# [Problem statement]
Because the pictures are not wanted, reproduce the rest of the records below exactly as they stand.

# [Raw data]
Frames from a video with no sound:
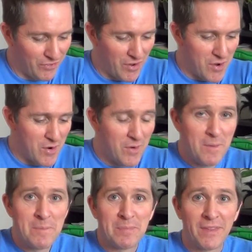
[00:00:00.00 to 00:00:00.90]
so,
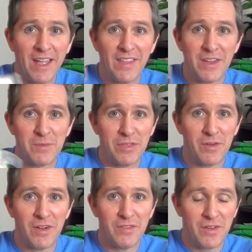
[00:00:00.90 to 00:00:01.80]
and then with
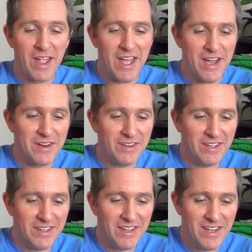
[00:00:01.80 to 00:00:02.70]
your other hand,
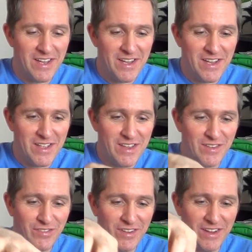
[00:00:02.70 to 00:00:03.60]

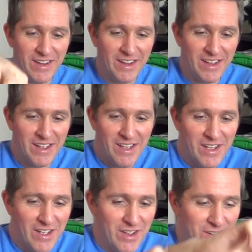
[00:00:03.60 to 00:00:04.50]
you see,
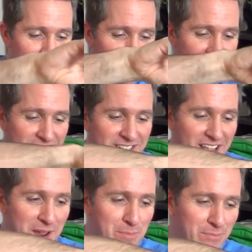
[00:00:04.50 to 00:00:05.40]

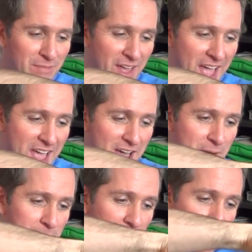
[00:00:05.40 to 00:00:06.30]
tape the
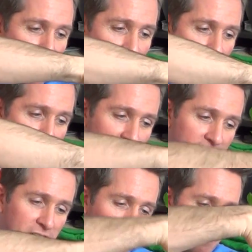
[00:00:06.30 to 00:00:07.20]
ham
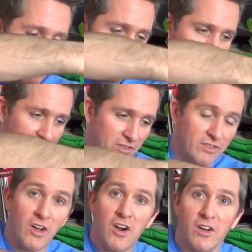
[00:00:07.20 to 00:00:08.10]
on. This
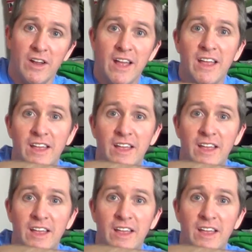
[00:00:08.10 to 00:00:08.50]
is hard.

# [Finished task]
Frames from a video with no sound:
[00:00:00.00 to 00:00:00.90]
so,
[00:00:00.90 to 00:00:01.80]
and then with
[00:00:01.80 to 00:00:02.70]
your other hand,
[00:00:02.70 to 00:00:03.60]

[00:00:03.60 to 00:00:04.50]
you see,
[00:00:04.50 to 00:00:05.40]

[00:00:05.40 to 00:00:06.30]
tape the
[00:00:06.30 to 00:00:07.20]
ham
[00:00:07.20 to 00:00:08.10]
on. This
[00:00:08.10 to 00:00:08.50]
is hard.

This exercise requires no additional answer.